Thursday, August 30, 2018

Wolf to sign bill to help protect opioid-dependent newborns

Posted: June 27, 2018

Gov. Tom Wolf is expected to sign legislation Thursday that would close a loophole in a 2015 state law and assure that newborns exposed in the womb to narcotics prescribed to their mothers do not fall through the safety net created to keep them safe after they go home.
Both the state House and Senate last week passed a bill that would fix exemptions in Pennsylvania’s Child Protective Services Law and spell out new guidelines for handling referrals through child welfare and health care providers. It’s a move that child advocates have been urging for the last two years.
“Our goal is to make sure that everybody in our Commonwealth, in particular our infants who are born dependent on opioids, are given the best chance for a better life; that means that their mother receives treatment and the infant receives the treatment that may be required as well,” said Sen. Judy Schwank, D-Berks.
At least five newborns in the state have been diagnosed daily with signs of narcotics withdrawal, known as neonatal abstinence syndrome, in the 162 days since Wolf declared a state of emergency in response to the opiate and opioid epidemic. The Jan. 10 declaration made NAS a temporary reportable health condition in the state.
Wolf on Thursday renewed the declaration for another 180 days.
The new legislation comes days before a June 30 deadline to comply with the federal Child Abuse Protection and Treatment Act, or CAPTA, or risk losing $1 million in federal child welfare funding. The 2003 federal law requires states to develop policies to assure that all newborns with prenatal narcotics or alcohol exposure, or who show signs of withdrawal, have a plan of safe care in place before they are discharged from the hospital.
Pennsylvania’s law specifically exempts referrals for drug-dependent children up to age 1 who are born to mothers who took prescribed narcotics as directed under medical supervision. Those include opiate-replacement drugs commonly prescribed to heroin users during pregnancy, and can result in withdrawal symptoms in newborns.
The legislation was added as an amendment to a House bill sponsored by Rep. Tom Murt, R-152, of Hatboro, that requires Pennsylvania schools to prominently display a poster containing the statewide hotline number for reporting suspected child abuse and neglect.
The amendment requires health care workers report Pennsylvania children under age 1 who are identified as being affected by prenatal substance use or have withdrawal symptoms, and specify that the notification is “not deemed child abuse.” The change removes county child welfare agencies as the sole agency responsible for conducting immediate safety and risk assessments and developing safe care plans, though they will continue to handle referrals until new guidelines are released sometime later this year by the departments of Health and Drug and Alcohol Programs.

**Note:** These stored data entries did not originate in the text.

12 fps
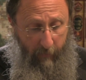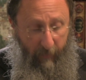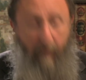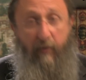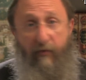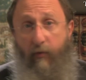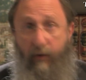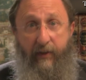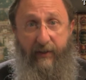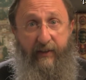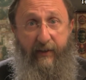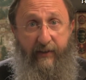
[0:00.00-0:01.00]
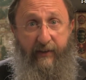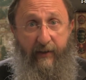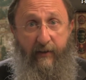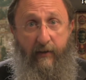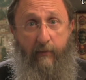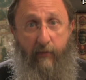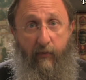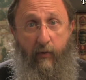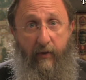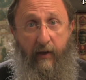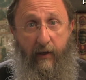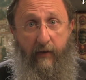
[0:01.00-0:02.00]
right before the tzitzit,
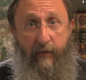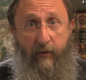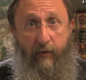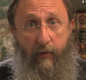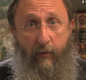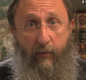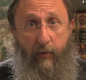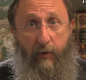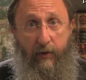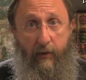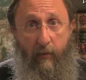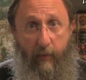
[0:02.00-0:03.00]
before the end of the Torah portion,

The delay in changing the law has centered on drafting protections that do not unintentionally punish the mother with a substance abuse disorder, which discourages those women from seeking prenatal care and drug treatment, according to advocates.

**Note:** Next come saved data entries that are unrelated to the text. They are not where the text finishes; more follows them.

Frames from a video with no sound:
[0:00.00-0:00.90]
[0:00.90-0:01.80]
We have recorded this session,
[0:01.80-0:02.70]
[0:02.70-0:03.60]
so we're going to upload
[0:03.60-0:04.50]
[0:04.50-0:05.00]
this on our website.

Cathleen Palm, founder and executive director of the Center for Children’s Justice in Berks County, is part of a state work group helping draft those protocols. She called the legislation creating a standardized protocol combined with a public health approach a huge step in the right direction to protecting babies and connecting their families with social and behavior services.
“The way the law works now, it’s child welfare or nowhere and that is the problem. We know one reason people were not putting infants and families on the radar is because it felt the only door that would open was the child welfare door and people so disliked that it was the child welfare door,” she said.